In 1571, Oda Nobunaga burned down Hie Sha along with Enryaku-ji Temple on Mount Hiei. The Ōmiya (大宮, now Nishi Hongū) was reconstructed in 1586 and the Ninomiya (二宮, now Higashi Hongū) in 1595. Tokugawa Ieyasu also had faith in the Sannō Gongen and the shrine was supported by the Tokugawa shogunate.

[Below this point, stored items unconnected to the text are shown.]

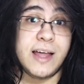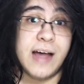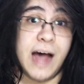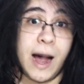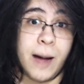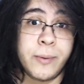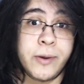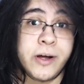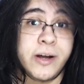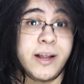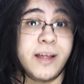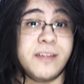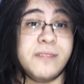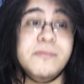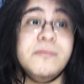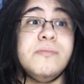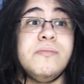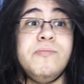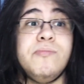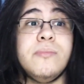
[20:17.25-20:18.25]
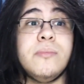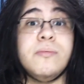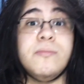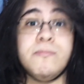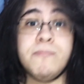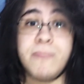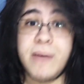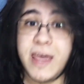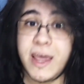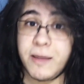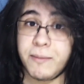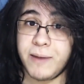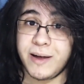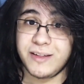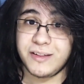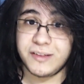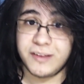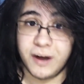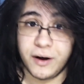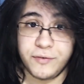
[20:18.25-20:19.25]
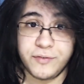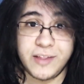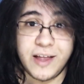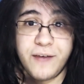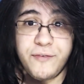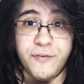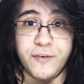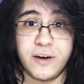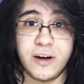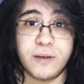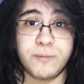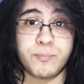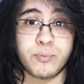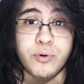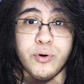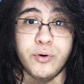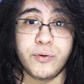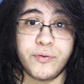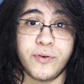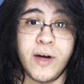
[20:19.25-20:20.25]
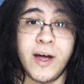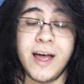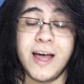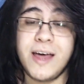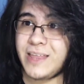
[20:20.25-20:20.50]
I'm going to make myself definite proof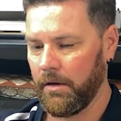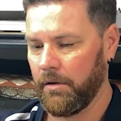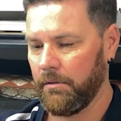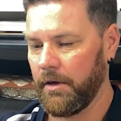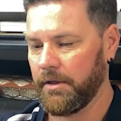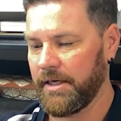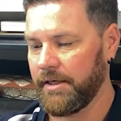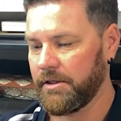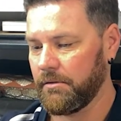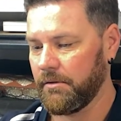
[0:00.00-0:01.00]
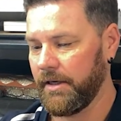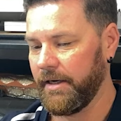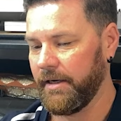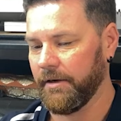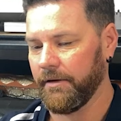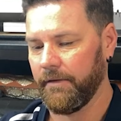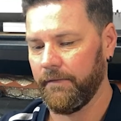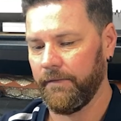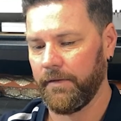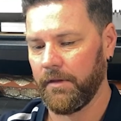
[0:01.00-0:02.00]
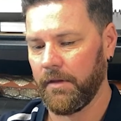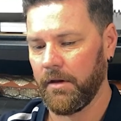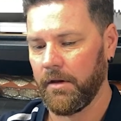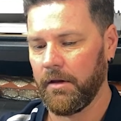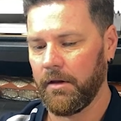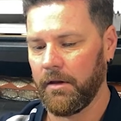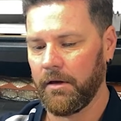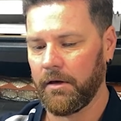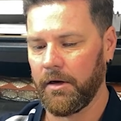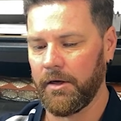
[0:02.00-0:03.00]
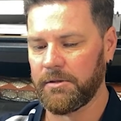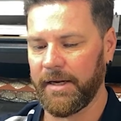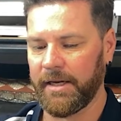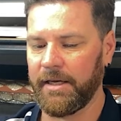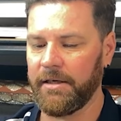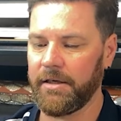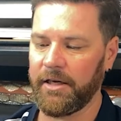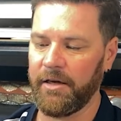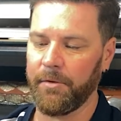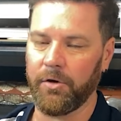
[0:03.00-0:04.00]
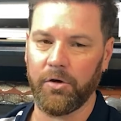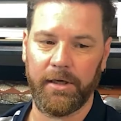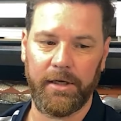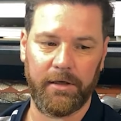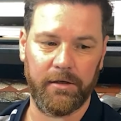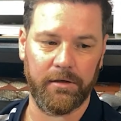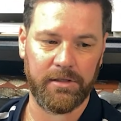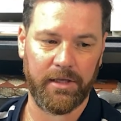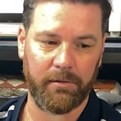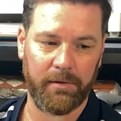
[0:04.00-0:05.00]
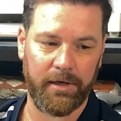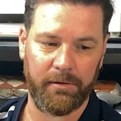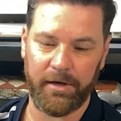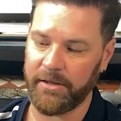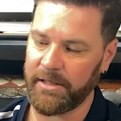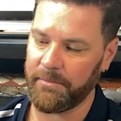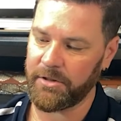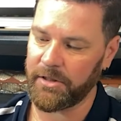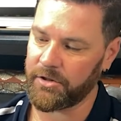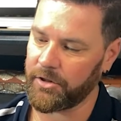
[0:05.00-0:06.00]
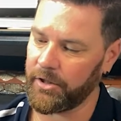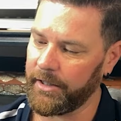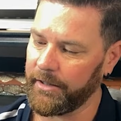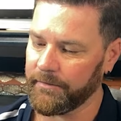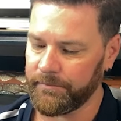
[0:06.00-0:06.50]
rotates it around, close back in to keep it all hidden, so that way you don't damage that screen.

== Kamo Tamayorihime no Mikoto ==
During the Meiji era, Hie Sha changed many of its enshrined deities, making Kamo Tamayorihime no Mikoto the wife of Ōyamakui no Kami. In the modern Hiyoshi Taisha, she is the enshrined deity of Juge Gū, where the Juzenji (十禅師) was worshipped, and of Sannomiya Gū (三宮宮), where Kashikone (惶根) was worshipped. The basis for the claim that she was originally a deity enshrined at Hie Sha is a historical document Hoyoshi Sha Negi Kuden Shō (日吉社禰宜口伝抄) forged during the Meiji Restoration, which is believed to have been intentionally created by Juge Shigekuni (樹下茂国). She is a deity of the Kamo clan's Kamo Shrine. According to the Yamashiro no Kuni Fudoki (山城国風土記, a historical and geographical record of Yamashiro Province), she found an arrow on the banks of the Kamo River, which was actually an arrow in which Yakusanoikazuchi (火雷神) had transformed. When she brought it home, she miraculously became pregnant and gave birth to Kamo Wakeikazuchi no Mikoto (賀茂別雷命) with him. The priests of Hie Sha are descendants of the Kamo clan. The modern Hiyoshi Taisha claims that Kamo Wakeikazuchi-no-mikoto is the child of Ōyamakui no Kami and Kamo Tamayorihime no Mikoto, and the modern Sannō Festival depicts the marriage of the two and the birth of Kamo Wakeikazuchi no Mikoto. According to traditional beliefs, the deity of the Ōmiya, not the Ninomiya, was identified with the deity of Kamo Shrine, who was her husband.